Superior Tribunal de Justiça

Acórdão

Relator(a)
Ministro Humberto Martins
Órgão julgador
Terceira Turma
Data do julgamento
30/03/2026
Data de publicação
07/04/2026

STJ – Acórdão, Rel. Ministro Humberto Martins, Terceira Turma, j. 30/03/2026, p. 07/04/2026

Ementa

DIREITO DO CONSUMIDOR E PROCESSUAL CIVIL. AGRAVO INTERNO NO AGRAVO EM RECURSO ESPECIAL. FRAUDE BANCÁRIA. TRANSFERÊNCIAS VIA PIX. TRANSAÇÕES ATÍPICAS. DEVER DE SEGURANÇA. RESPONSABILIDADE OBJETIVA DA INSTITUIÇÃO FINANCEIRA. CULPA CONCORRENTE. 1. Consumidor idoso, correntista da instituição financeira, teve dispositivo móvel habilitado minutos antes de sucessivas transferências via pix, em valores elevados, realizadas em curtíssimo intervalo de tempo, com esvaziamento da conta, alegando nunca ter utilizado a ferramenta pix nem o internet banking, bem como a inexistência de operações anteriores desse tipo em seu extrato.

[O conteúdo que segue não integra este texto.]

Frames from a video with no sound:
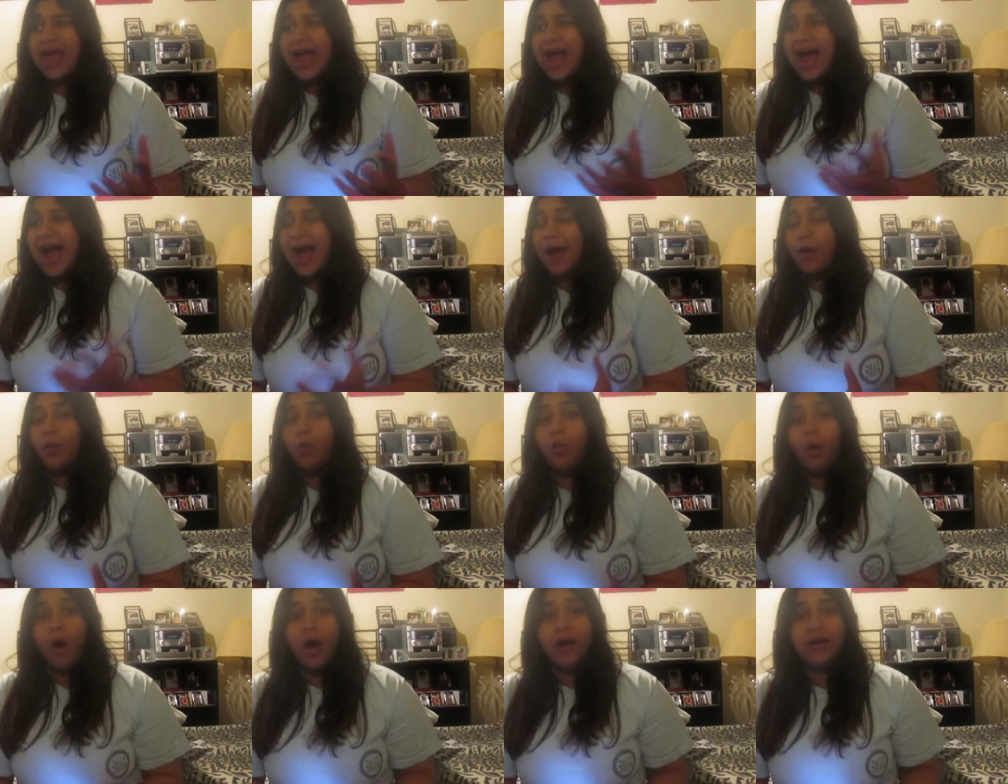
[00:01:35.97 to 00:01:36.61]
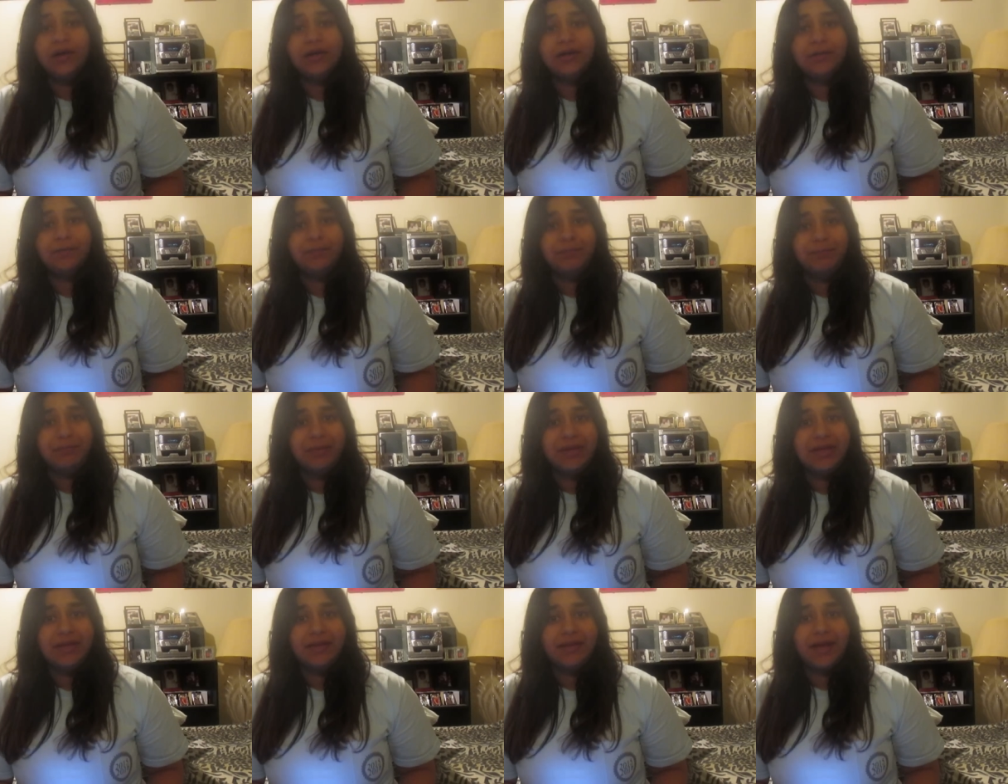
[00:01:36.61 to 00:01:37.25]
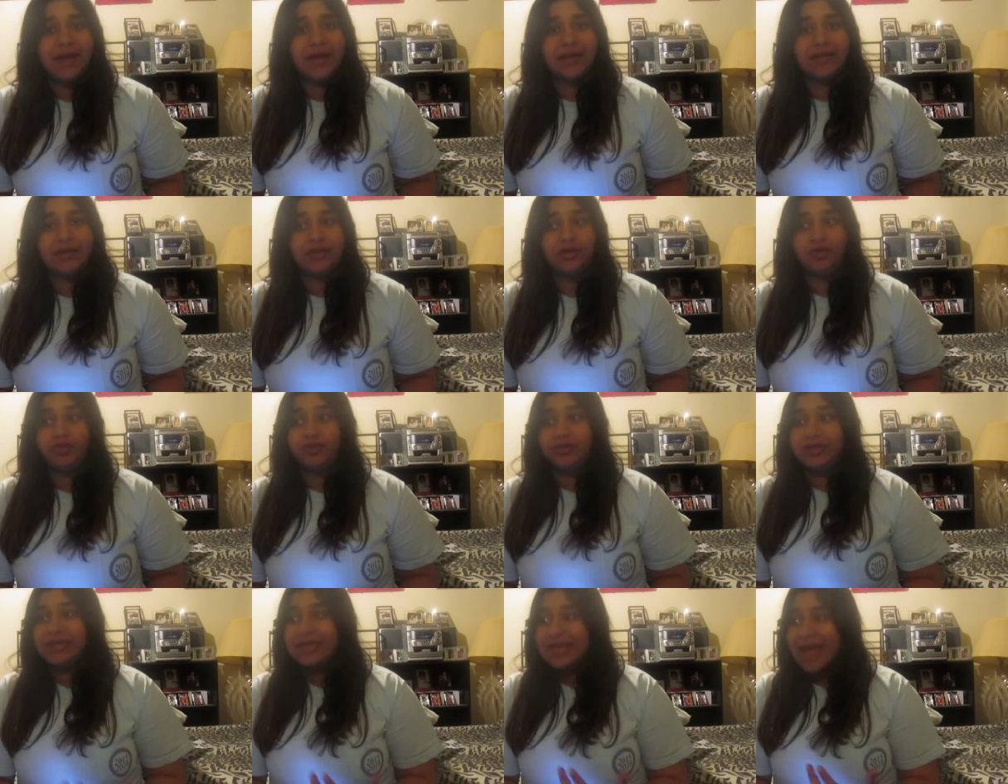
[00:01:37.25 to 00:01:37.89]
I wanted to be like you.
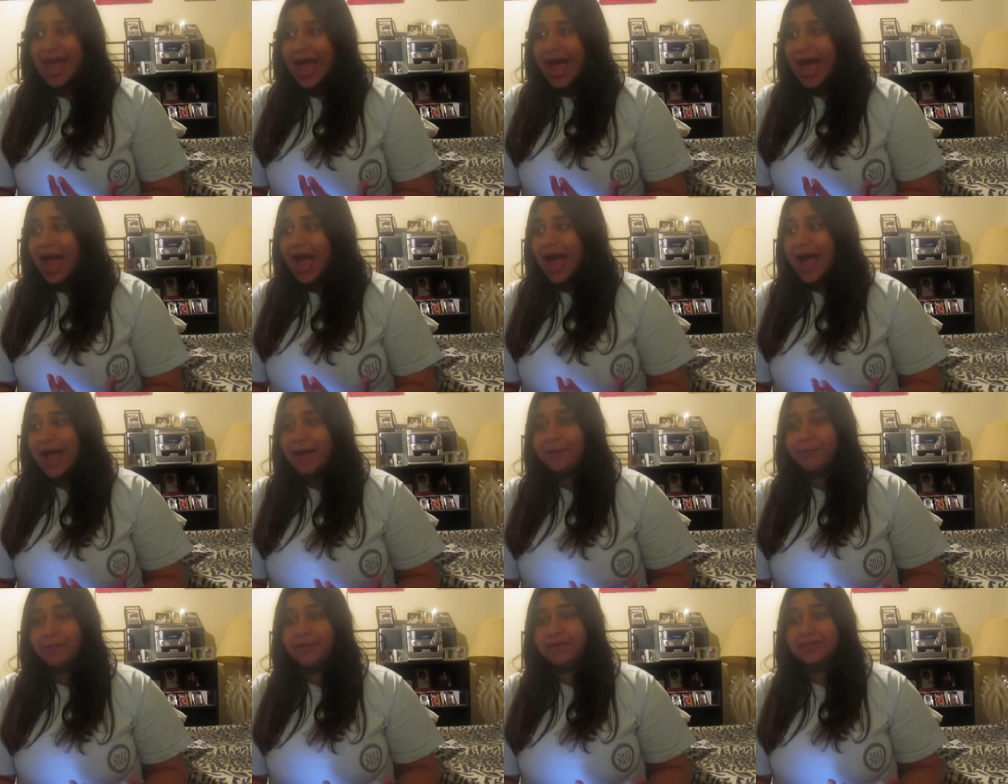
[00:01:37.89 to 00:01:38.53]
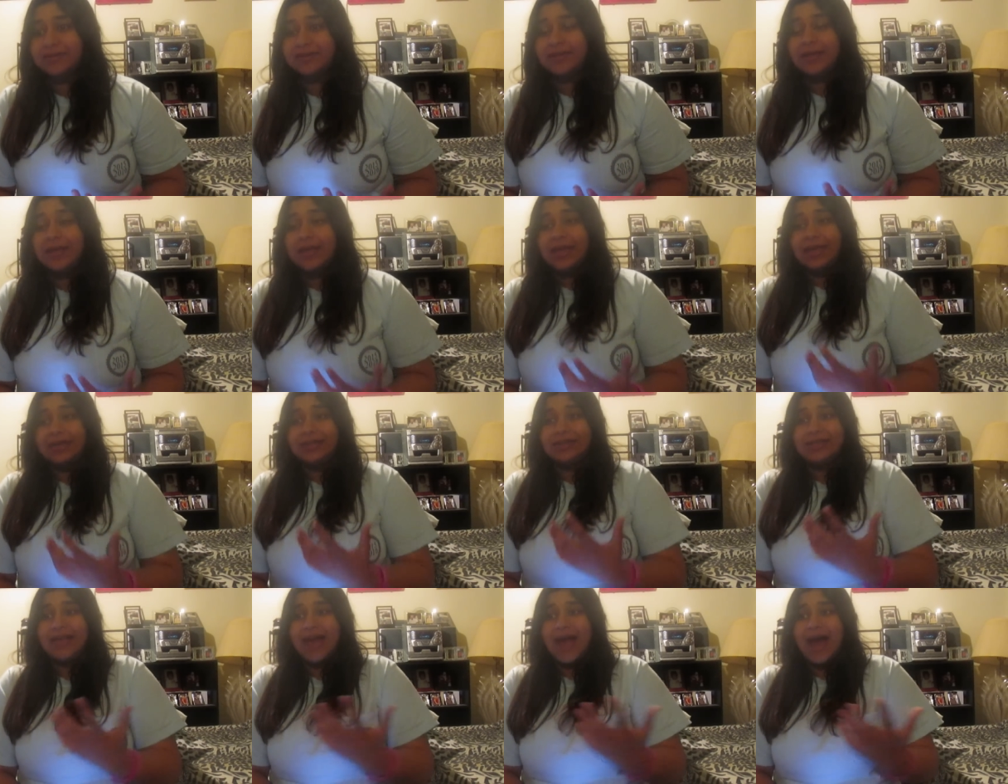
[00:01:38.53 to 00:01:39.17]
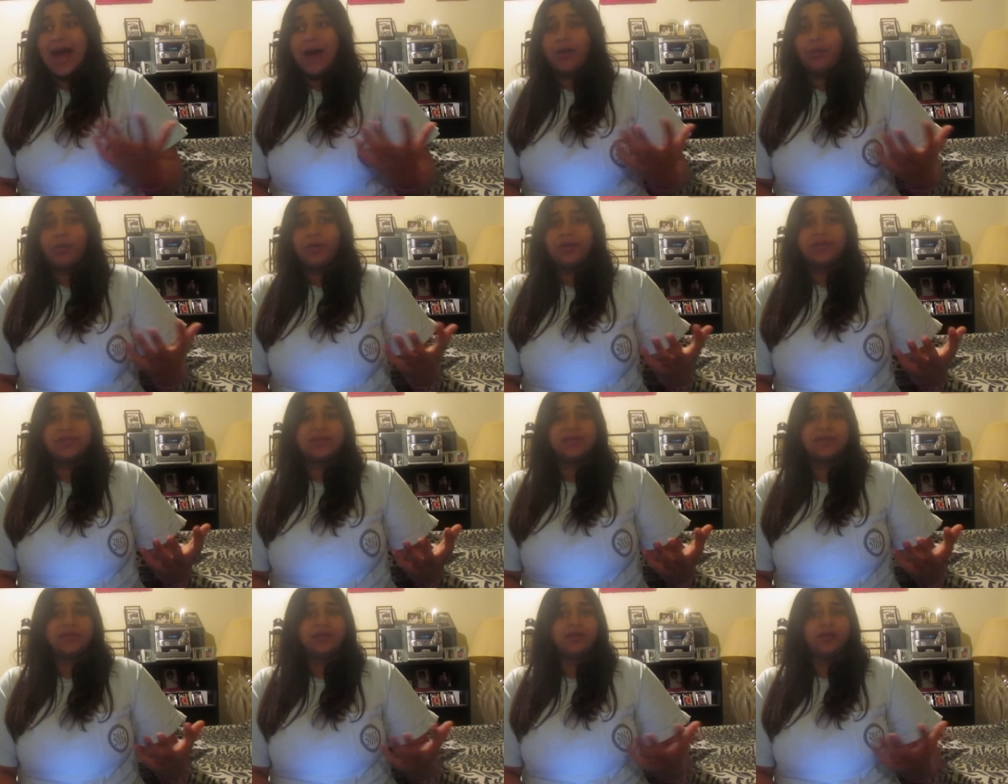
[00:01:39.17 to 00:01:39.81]
Yeah, I
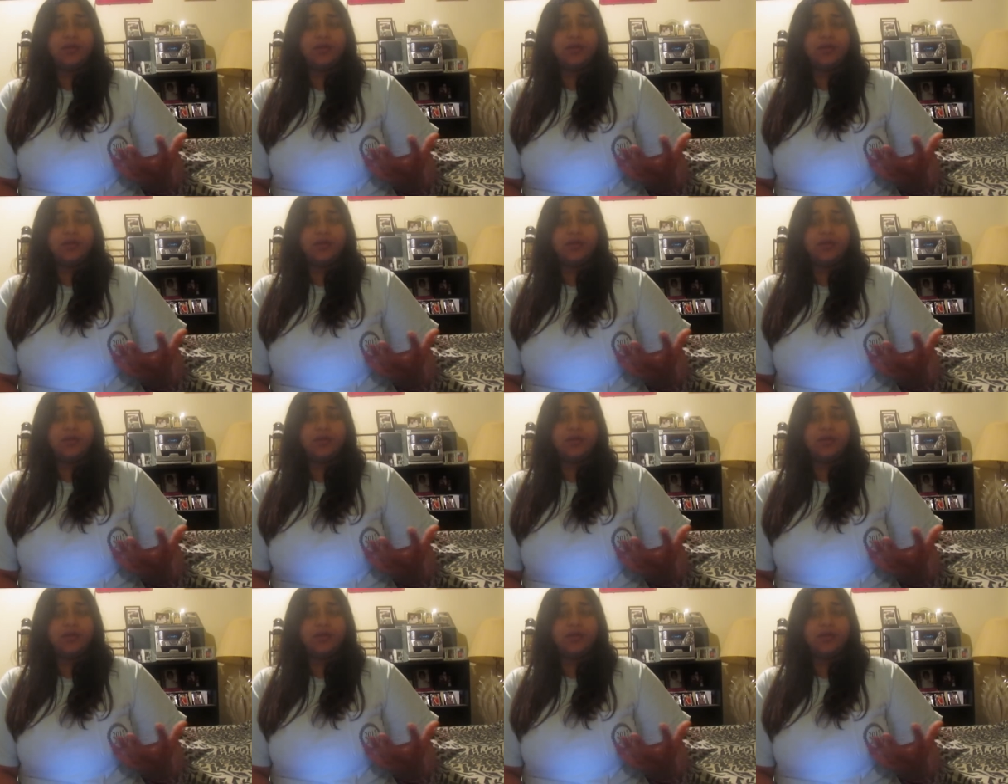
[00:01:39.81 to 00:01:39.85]
was, you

Juízo de primeiro grau julgou procedentes os pedidos, reconhecendo culpa concorrente da instituição financeira por não adotar medidas de segurança para impedir transações estranhas ao perfil do consumidor. O Tribunal de origem deu provimento à apelação da instituição financeira, afastando sua responsabilidade sob fundamento de culpa exclusiva da vítima, que teria fornecido dados aos fraudadores. 2. As instituições financeiras devem responder objetivamente pelos danos causados em fraudes bancárias, quando falham em identificar e bloquear transações atípicas que destoam do padrão de consumo do correntista. 3. "É obrigação das instituições financeiras verificar a regularidade e a idoneidade das transações realizadas independentemente de qualquer ato dos consumidores, porquanto o sistema bancário que admite operações totalmente atípicas em relação ao padrão de consumo tem vulnerabilidades e viola o dever de segurança que cabe às instituições financeiras, configurando falha da prestação de serviço" (REsp n. 2.229.245/RS, relator Ministro Ricardo Villas Bôas Cueva, Terceira Turma, julgado em 13/10/2025, DJEN de 17/10/2025). Agravo interno improvido. (AgInt no AREsp n. 2.644.119/ES, relator Ministro Humberto Martins, Terceira Turma, julgado em 30/3/2026, DJEN de 7/4/2026.)